Yaaaaa çok pardon Öykü, biz bunu nasıl atladık. Baştan bilseydik 50 kişi olduğunu, Amerika’dan, Dubai’den gelenler olduğunu hiç ses etmezdik...
Soruyu sorana da, cevabı veren Öykü’ye de şunu söylemek isterim; gündemde magazin eksikliği var diyorsunuz ama sizin olaylar magazin değil ki. Sizin olaylar 3’üncü sayfa haberi niteliğinde maalesef.
- Ne yani Esenyurt’ta düzenlenen 2020 Uganda Güzellik Yarışması’ndakiler ünlü müydü de haber oldular mesela.
- Ya da Ataşehir’de bir kahvede okey oynayanlar magazin figürleri miydi de sayfa sayfa haberleri çıktı.
Sen ne “Poker Face”mişsin Uğur
MasterChef’ten diskalifiye edilen Uğur Yılmaz Deniz’in skandalları bitmek bilmiyor.
Meğer Uğur’un çirkin tweetleri sadece başörtülü kadınlarla ilgili değilmiş.
Ali Koç’a, Aziz Yıldırım’a hakareti bir görev edinmiş kendisi.
Acun Ilıcalı hakkında saçma sapan paylaşımlar yapmış.
Doktorların uğradığı şiddeti savunmuş yahu.
Vay be Uğur kardeş, sen ne “Poker Face”mişsin, nasıl gizlemişsin gerçek yüzünü.
Maraba Televole
Sene 1995. Maradona Türkiye’de. Ama o zamanlar çok agresif. Yanına yaklaşanı tersliyor dünya yıldızı. Ama o dönemin ‘acar’ magazin muhabiri Evren Ersoy işin peşinde.

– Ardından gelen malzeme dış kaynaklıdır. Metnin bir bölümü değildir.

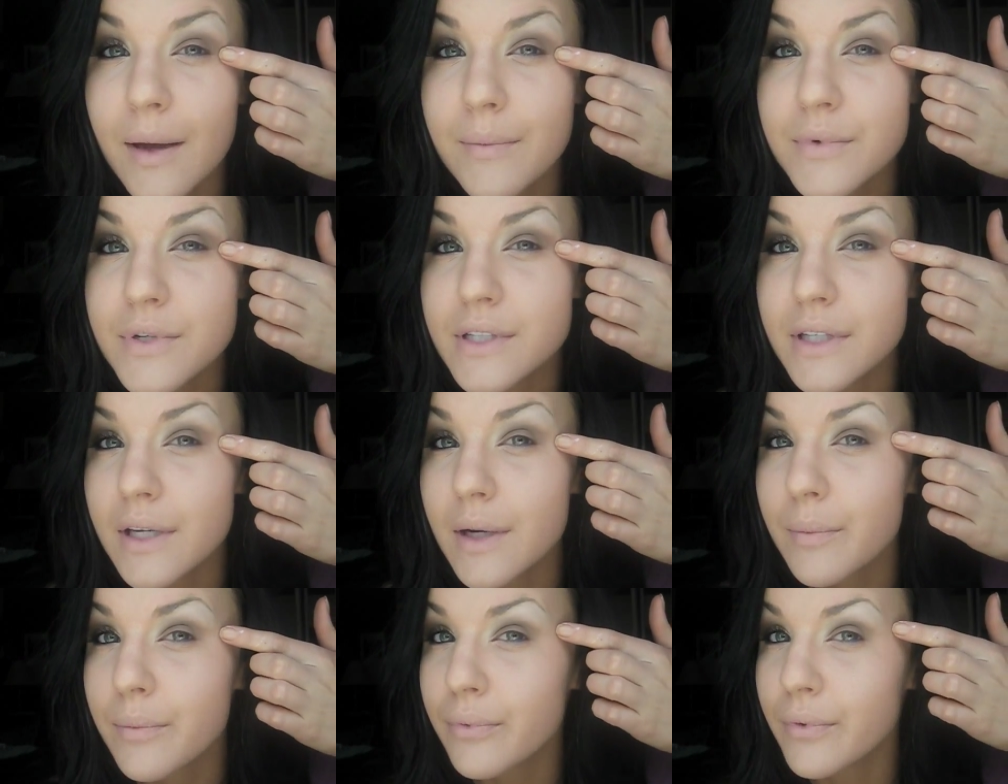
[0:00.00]
I'm just
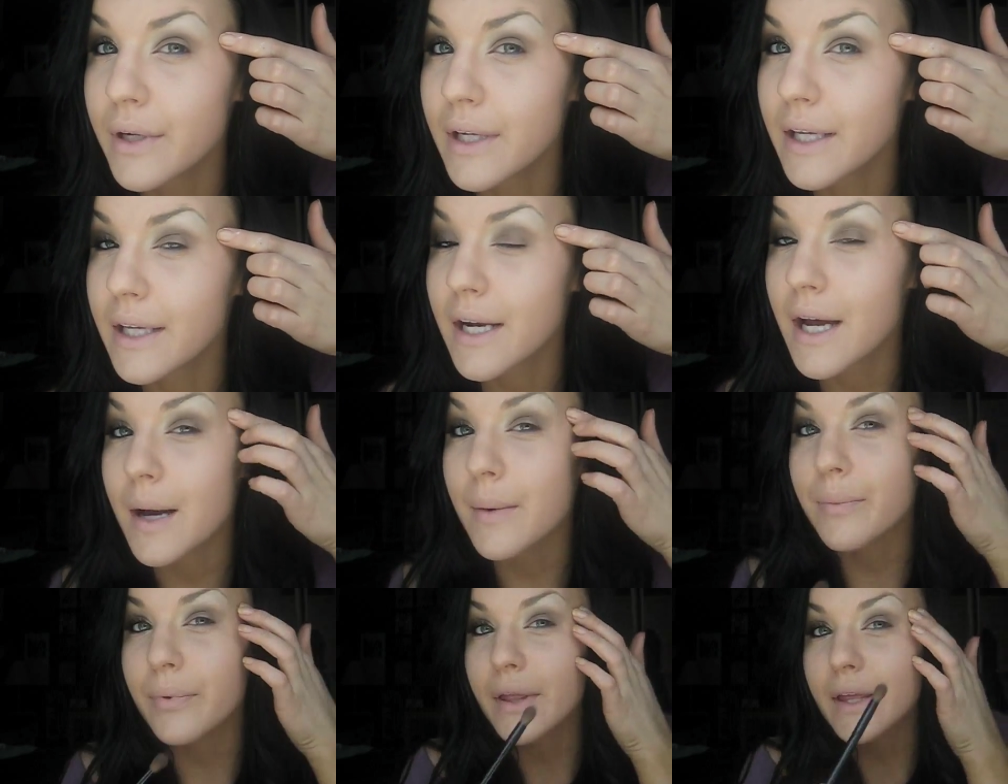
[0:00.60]
going to bring it
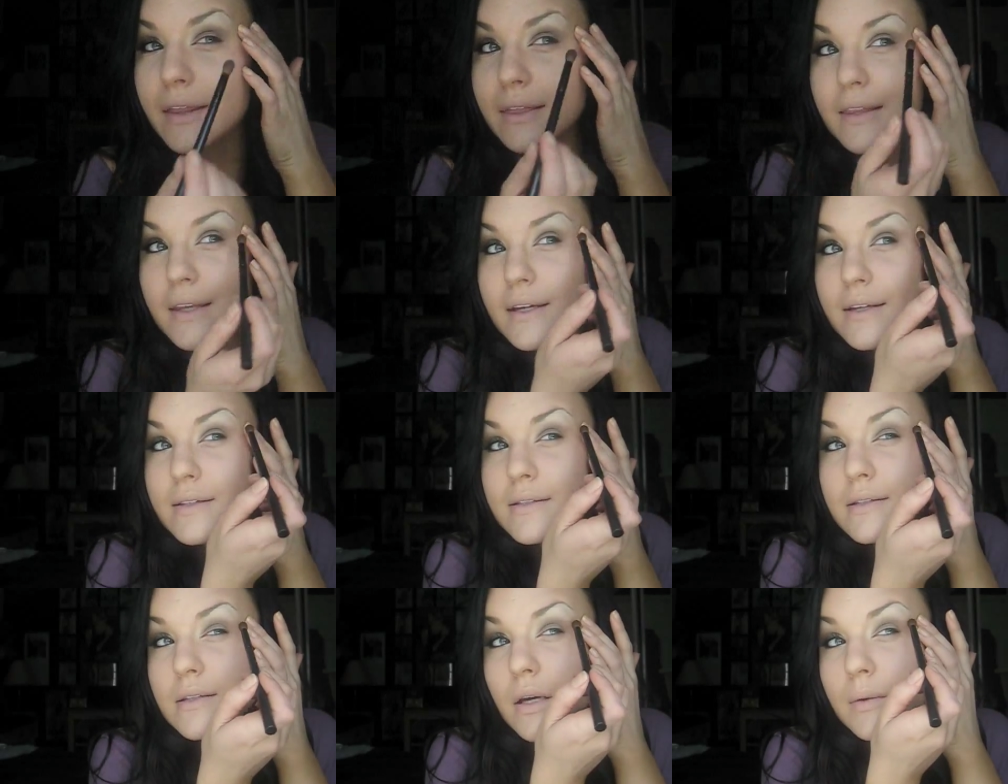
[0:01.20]
up like
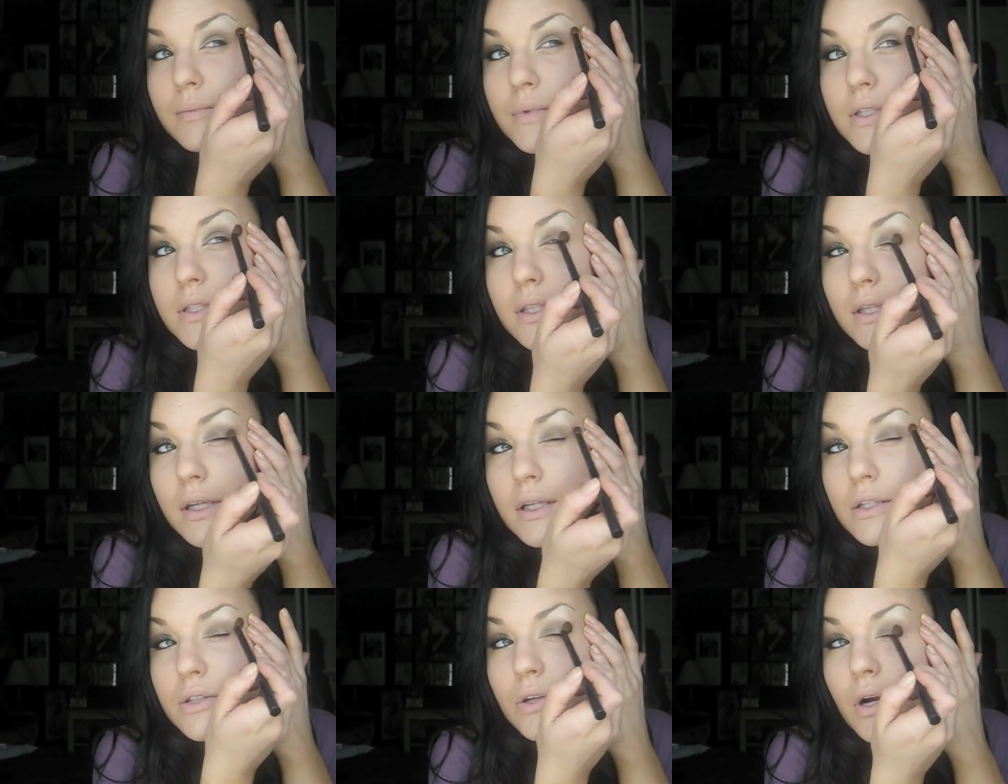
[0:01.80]
this. So I'm just
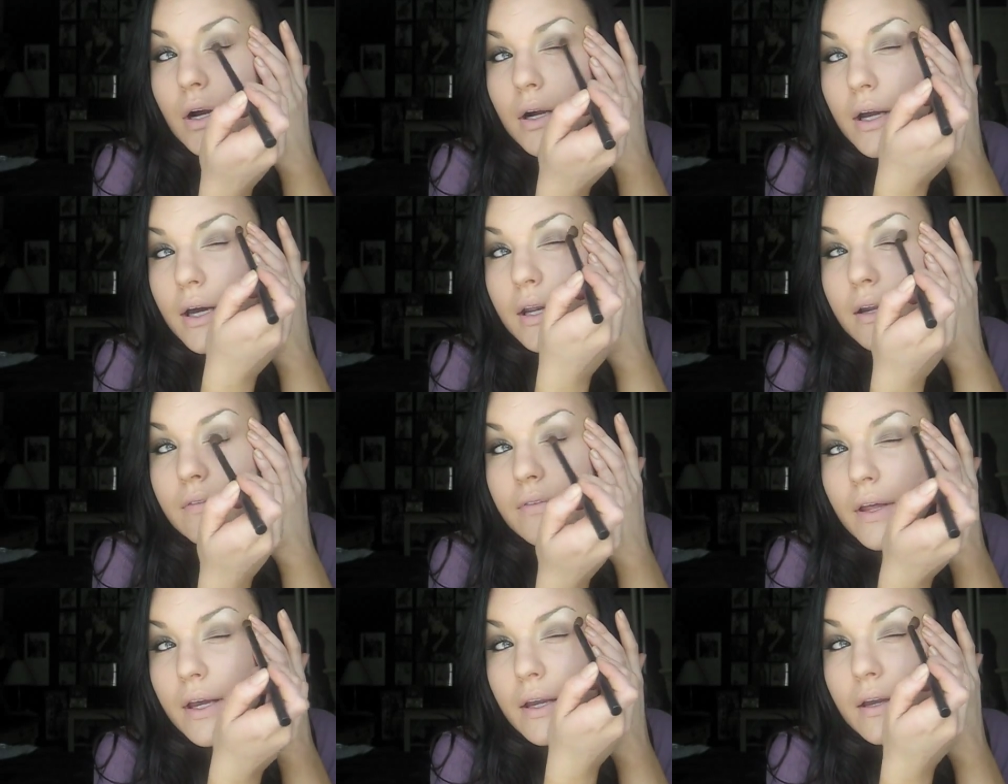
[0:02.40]
going to draw
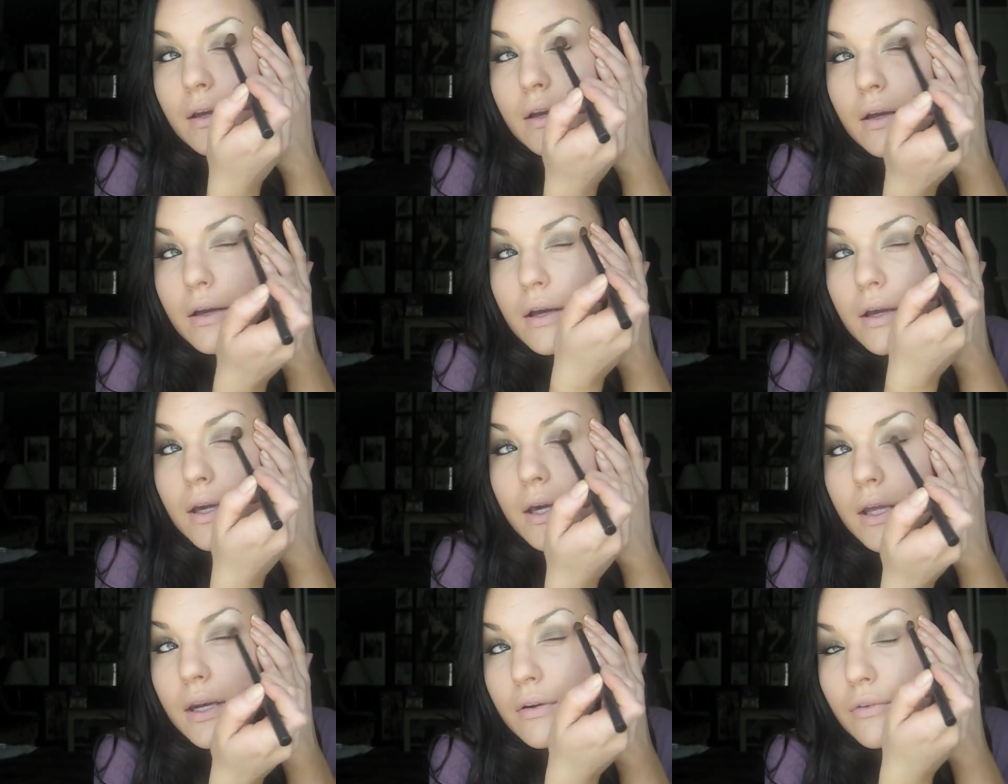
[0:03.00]
kind
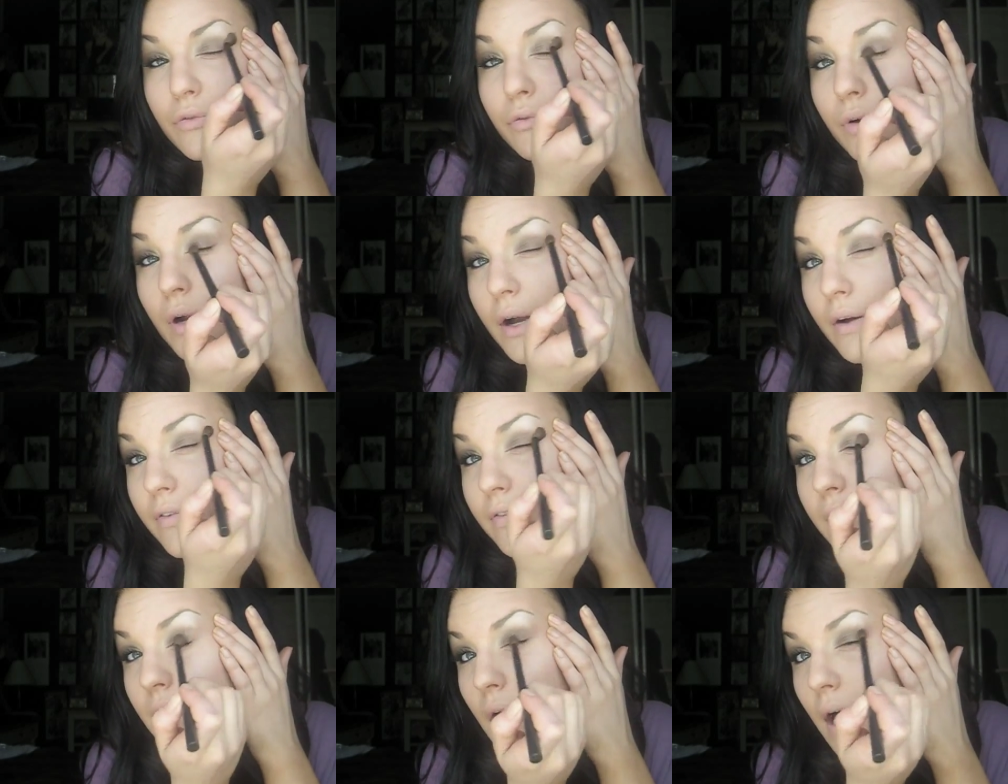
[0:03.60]
of
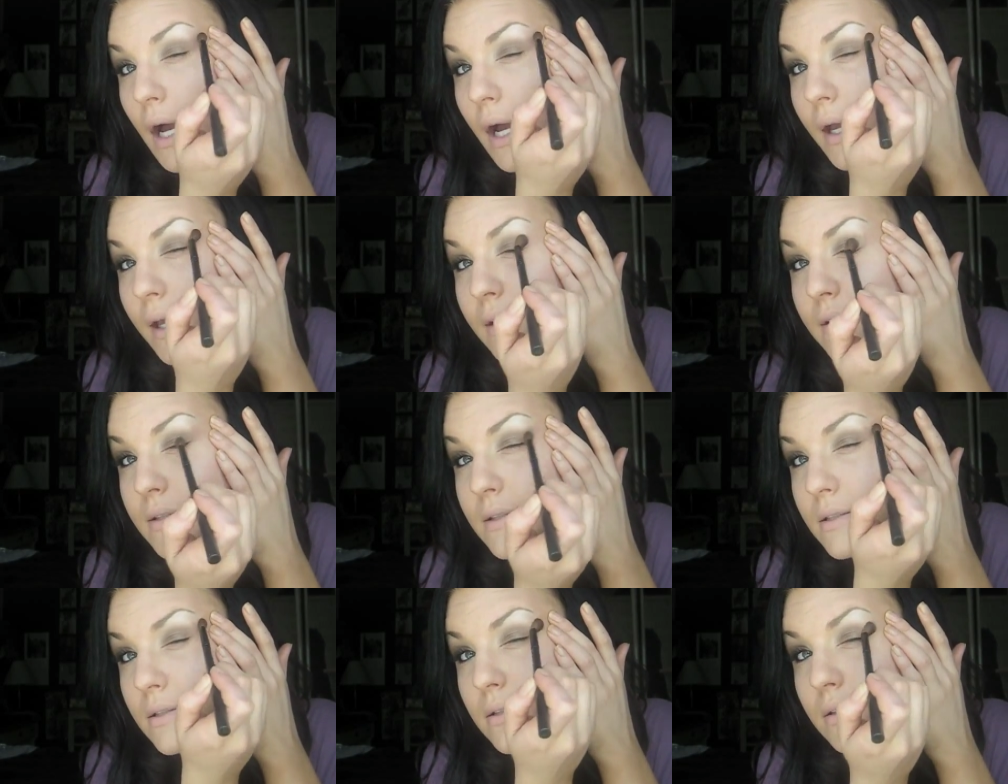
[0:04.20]
rough
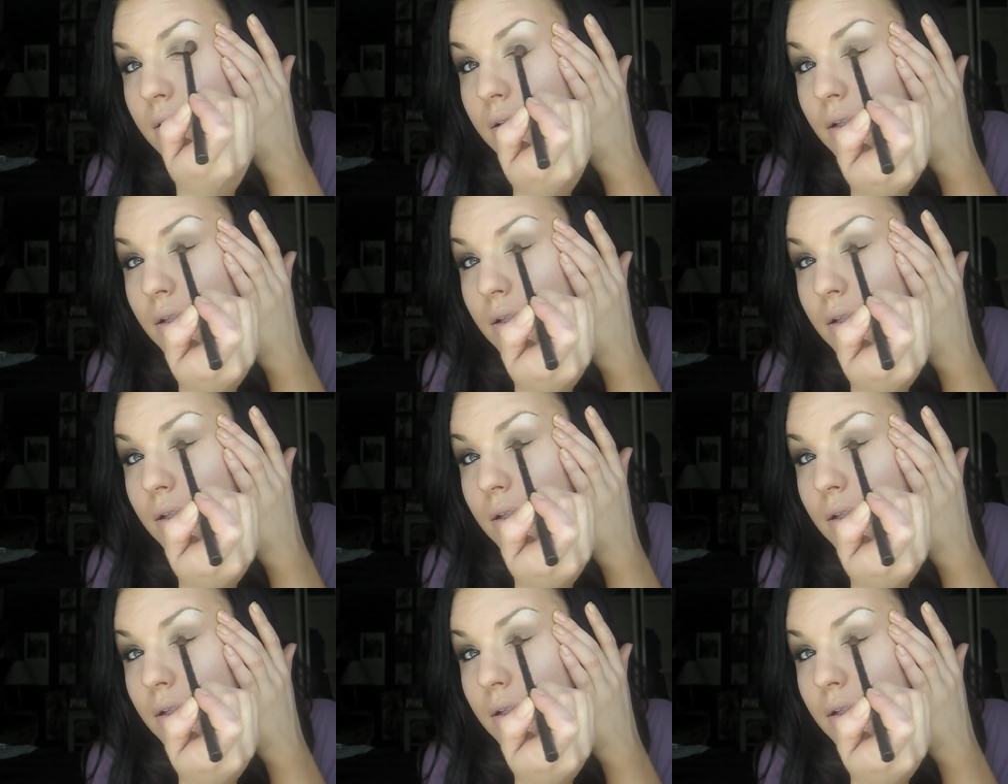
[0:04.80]
lines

Kafaya koymuş Maradona’yı Türkçe konuşturacak.
Sabahın ilk ışıklarına kadar bırakmıyor Maradona’nın peşini.
Güneşin doğmasına dakikalar kala gidiyor yıldız ismin yanına ve “Türkçe bir şeyler söyler misiniz” diyor. Aklına da “merhaba Televole” geliyor.
Maradona da gayet neşeli bir şekilde uzatılan mikrofona yaklaşıyor ve slogan hale gelen o sözü söylüyor.
“Maraba Televole”
Teşekkürler Evren,
İyi ki koparmışsın tuttuğunu, iyi ki tarih boyunca biz Türklerin unutmayacağı böyle sempatik bir işe imza atmışsın.